Metropolitan News-Enterprise

 

Thursday, September 17, 2015

 

Page 1

 

American Bar Association to Present Service Award to Los Angeles Superior Court Judge Allen Webster Jr.

 

By a MetNews Staff Writer

 

The American Bar Association will present its 2015 Difference Makers Award to Los Angeles Superior Court Judge Allen J. Webster Jr., the ABA said yesterday.

Webster, 73, is to receive the award during the “GPSolo 2015 Solo & Small Firm Summit: Strategies for Success” Sept. 25 in Boston. “This award honors an attorney living or deceased who made a significant contribution to the legal profession through service to the profession,” the association said in a release.

The judge was appointed by then-Gov. Gray Davis in 2001, after having served as a Compton Municipal Court commissioner since 1995. He served for a time as assistant supervising judge for the South Central District, a post to which he was appointed following the death of Judge Jack Morgan in 2006.

Before becoming a commissioner, he logged over 23 years in general law practice, handling criminal defense, family law, probate, personal injury, and other matters at various law firms and as a sole practitioner.

He is a former president of the John M. Langston Bar Association, the California Association of Black Lawyers and the National Bar Association. He has served on the executive committee of the Law Practice Management Section of the State Bar of California, as a founding committee member of the Los Angeles County Bar’s Indigent Criminal Defense Committee and Panel, on the ABA Task Force on Minorities and the Justice System and its Council on Racial and Ethnic Justice, on the State Bar of California’s Commission on Judicial Nominees Evaluation and on the Los Angeles County Solo and Small Law Firm Section Executive Committee. 

Webster is a past president of Southwestern Law School’s Alumni Board and served as a member of the Board of Trustees at the school. He was named by the school’s Black Law Students Association this year as its Outstanding Alumnus.

He is the recipient of the National Bar Association Wiley Branton Award in 2006, and was inducted into the Hall of Fame for the John M. Langston Bar Association in 2010 and the National Bar Association Hall of Fame in 2012.

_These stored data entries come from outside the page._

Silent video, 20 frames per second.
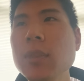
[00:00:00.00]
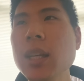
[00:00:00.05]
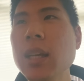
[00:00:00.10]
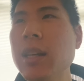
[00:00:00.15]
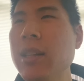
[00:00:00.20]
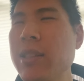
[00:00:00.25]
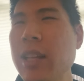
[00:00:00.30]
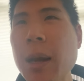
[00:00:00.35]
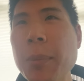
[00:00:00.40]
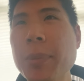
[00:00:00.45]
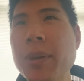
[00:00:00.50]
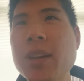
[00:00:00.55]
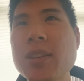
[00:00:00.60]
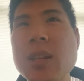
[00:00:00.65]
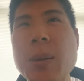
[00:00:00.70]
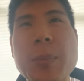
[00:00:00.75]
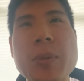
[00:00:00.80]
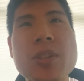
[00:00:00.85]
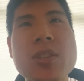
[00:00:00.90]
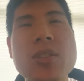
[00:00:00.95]
it's not because
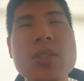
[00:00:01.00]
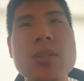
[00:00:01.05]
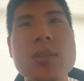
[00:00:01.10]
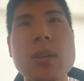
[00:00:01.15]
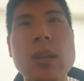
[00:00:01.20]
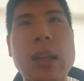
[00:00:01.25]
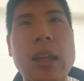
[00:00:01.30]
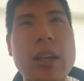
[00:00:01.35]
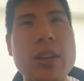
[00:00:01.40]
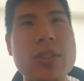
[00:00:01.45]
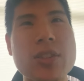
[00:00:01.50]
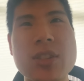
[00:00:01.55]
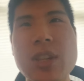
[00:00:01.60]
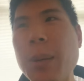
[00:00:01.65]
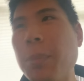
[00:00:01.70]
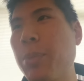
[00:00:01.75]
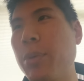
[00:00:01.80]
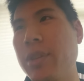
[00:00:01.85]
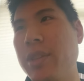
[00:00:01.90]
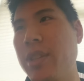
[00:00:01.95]
I'm a, like a
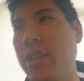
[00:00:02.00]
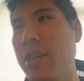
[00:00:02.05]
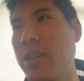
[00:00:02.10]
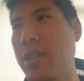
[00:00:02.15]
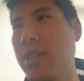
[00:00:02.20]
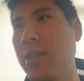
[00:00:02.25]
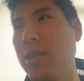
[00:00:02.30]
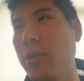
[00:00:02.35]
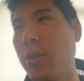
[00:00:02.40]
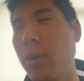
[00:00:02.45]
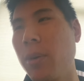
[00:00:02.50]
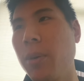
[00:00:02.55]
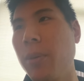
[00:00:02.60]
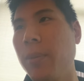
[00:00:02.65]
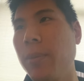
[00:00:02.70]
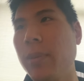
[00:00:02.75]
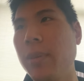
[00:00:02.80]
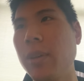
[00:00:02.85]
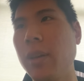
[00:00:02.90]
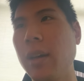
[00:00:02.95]
separatist or
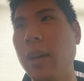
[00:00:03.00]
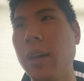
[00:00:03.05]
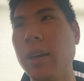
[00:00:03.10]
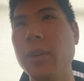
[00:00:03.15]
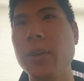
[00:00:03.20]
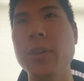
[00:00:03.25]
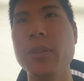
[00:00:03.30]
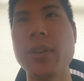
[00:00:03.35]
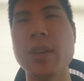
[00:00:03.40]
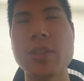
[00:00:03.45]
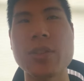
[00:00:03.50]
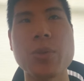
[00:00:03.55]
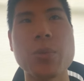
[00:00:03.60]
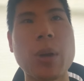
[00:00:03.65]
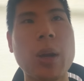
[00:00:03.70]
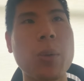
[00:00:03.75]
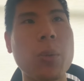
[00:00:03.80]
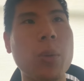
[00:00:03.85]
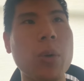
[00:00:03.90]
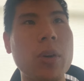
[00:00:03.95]
I don't know if that's the
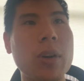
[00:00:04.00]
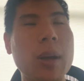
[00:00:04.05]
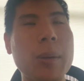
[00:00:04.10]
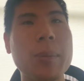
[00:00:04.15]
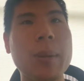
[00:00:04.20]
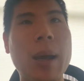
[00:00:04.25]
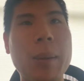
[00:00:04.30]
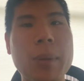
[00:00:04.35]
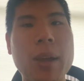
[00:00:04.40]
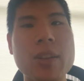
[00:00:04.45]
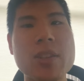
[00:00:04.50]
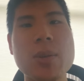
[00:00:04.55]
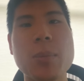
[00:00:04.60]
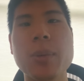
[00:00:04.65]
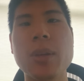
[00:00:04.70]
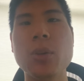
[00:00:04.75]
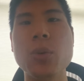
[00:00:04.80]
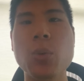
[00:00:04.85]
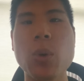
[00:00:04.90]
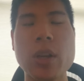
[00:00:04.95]
right word. I'm, I'm not
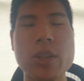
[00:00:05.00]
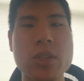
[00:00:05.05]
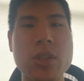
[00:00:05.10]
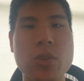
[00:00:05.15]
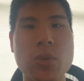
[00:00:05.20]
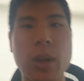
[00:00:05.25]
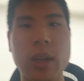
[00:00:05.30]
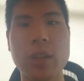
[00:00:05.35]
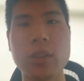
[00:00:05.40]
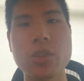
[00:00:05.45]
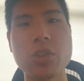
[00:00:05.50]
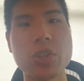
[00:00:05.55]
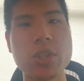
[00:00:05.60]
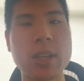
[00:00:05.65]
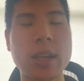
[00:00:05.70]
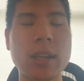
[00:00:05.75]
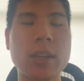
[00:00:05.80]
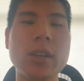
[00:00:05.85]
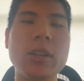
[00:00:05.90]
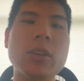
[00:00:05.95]
somebody who wants to just
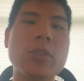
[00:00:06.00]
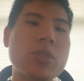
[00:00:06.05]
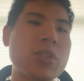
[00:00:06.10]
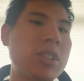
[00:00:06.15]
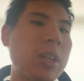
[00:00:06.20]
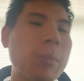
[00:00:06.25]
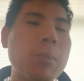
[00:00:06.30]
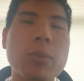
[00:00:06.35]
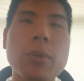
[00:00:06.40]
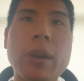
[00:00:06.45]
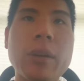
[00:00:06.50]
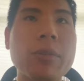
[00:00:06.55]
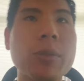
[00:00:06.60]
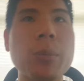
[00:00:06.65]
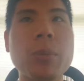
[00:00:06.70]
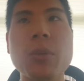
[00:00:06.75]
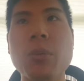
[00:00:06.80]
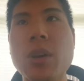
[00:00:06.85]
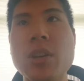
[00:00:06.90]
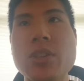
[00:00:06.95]
like, you know, separate
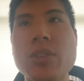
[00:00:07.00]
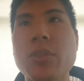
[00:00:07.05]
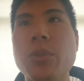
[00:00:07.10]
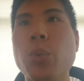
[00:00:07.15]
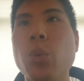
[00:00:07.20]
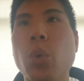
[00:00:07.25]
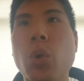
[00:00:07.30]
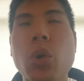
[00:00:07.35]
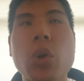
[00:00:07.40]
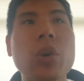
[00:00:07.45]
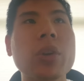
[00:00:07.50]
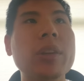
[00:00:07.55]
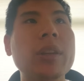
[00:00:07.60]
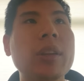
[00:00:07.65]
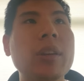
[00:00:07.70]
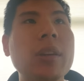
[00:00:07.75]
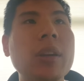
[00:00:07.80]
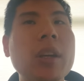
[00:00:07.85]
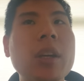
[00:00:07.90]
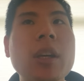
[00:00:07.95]
from the rest of the world
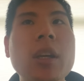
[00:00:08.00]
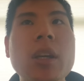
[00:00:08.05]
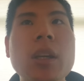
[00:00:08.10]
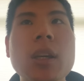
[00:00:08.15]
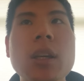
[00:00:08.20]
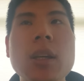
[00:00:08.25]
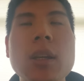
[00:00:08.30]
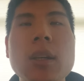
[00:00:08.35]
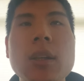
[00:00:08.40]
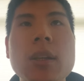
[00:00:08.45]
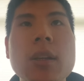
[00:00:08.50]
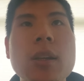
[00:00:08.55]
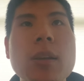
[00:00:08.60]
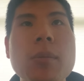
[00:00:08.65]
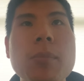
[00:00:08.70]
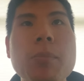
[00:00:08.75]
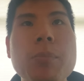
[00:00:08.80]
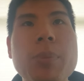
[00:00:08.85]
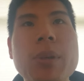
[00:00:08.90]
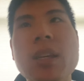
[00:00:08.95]
and
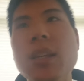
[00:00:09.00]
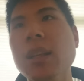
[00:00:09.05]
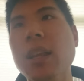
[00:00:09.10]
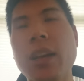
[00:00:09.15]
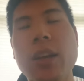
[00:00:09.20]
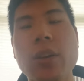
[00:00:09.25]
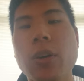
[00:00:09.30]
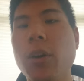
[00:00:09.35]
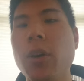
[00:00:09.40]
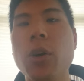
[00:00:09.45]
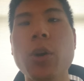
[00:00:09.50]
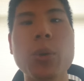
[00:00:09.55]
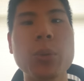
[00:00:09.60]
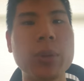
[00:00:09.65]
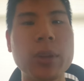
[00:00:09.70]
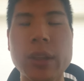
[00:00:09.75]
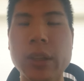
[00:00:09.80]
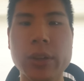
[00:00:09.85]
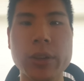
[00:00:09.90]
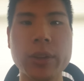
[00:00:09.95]
be like our
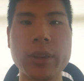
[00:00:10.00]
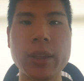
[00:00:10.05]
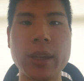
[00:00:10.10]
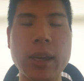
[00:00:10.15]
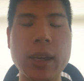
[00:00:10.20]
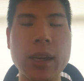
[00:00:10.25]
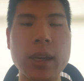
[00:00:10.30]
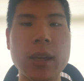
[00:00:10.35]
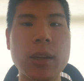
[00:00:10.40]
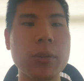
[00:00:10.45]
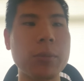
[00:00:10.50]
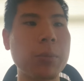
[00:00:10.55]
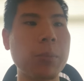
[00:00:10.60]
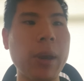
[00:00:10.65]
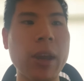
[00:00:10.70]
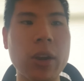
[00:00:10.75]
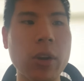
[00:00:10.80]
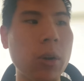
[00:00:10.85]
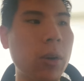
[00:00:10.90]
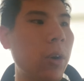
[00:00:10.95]
own little thing and
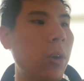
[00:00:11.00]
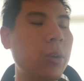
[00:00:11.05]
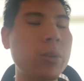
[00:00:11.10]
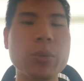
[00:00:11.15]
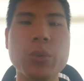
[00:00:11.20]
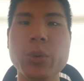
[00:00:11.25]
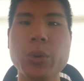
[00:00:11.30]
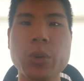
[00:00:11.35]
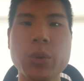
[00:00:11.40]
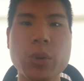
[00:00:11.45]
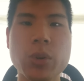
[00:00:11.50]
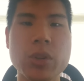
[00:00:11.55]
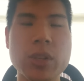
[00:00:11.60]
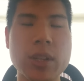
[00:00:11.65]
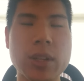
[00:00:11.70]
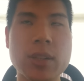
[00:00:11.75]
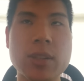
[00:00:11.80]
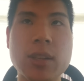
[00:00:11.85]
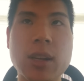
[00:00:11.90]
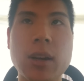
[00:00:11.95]
make our own rules,
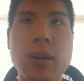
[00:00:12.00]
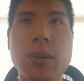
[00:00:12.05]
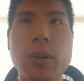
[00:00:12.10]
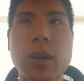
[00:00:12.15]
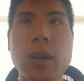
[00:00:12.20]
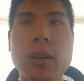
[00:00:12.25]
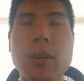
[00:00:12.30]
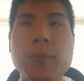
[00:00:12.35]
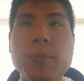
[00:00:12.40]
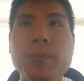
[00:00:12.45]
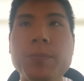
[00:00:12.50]
etc.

 Currently, the judge serves as a member of the State of California’s Access and Fairness Advisory Committee; member of the Los Angeles Superior Court’s Fairness and Access Committee; member of the ABA Judicial Division’s Standing Committee on Minorities in the Judiciary and ABA Coalition on Racial and Ethnic Justice Stand your Ground Task Force; judicial advisor to the California Association of Black Lawyers; member of the executive committee of the Los Angeles County Bar Indigent Criminal Defense Panel; co-chair of the Convention Committee for the National Bar Association and board member for the Langston bar association.

A native of New Orleans, he has lived in California since his family moved to South Central Los Angeles when he was 2 years old, and he attended public and parochial schools. After graduating from Centennial High School in Compton, he attended Compton College and Pepperdine University, graduating in 1963.

After a brief stint in the military, he commenced working for the Bank of America as a loan officer. After two years, he became a deputy probation officer for the County of Los Angeles.

He enrolled in the evening division at Southwestern and graduated in 1971.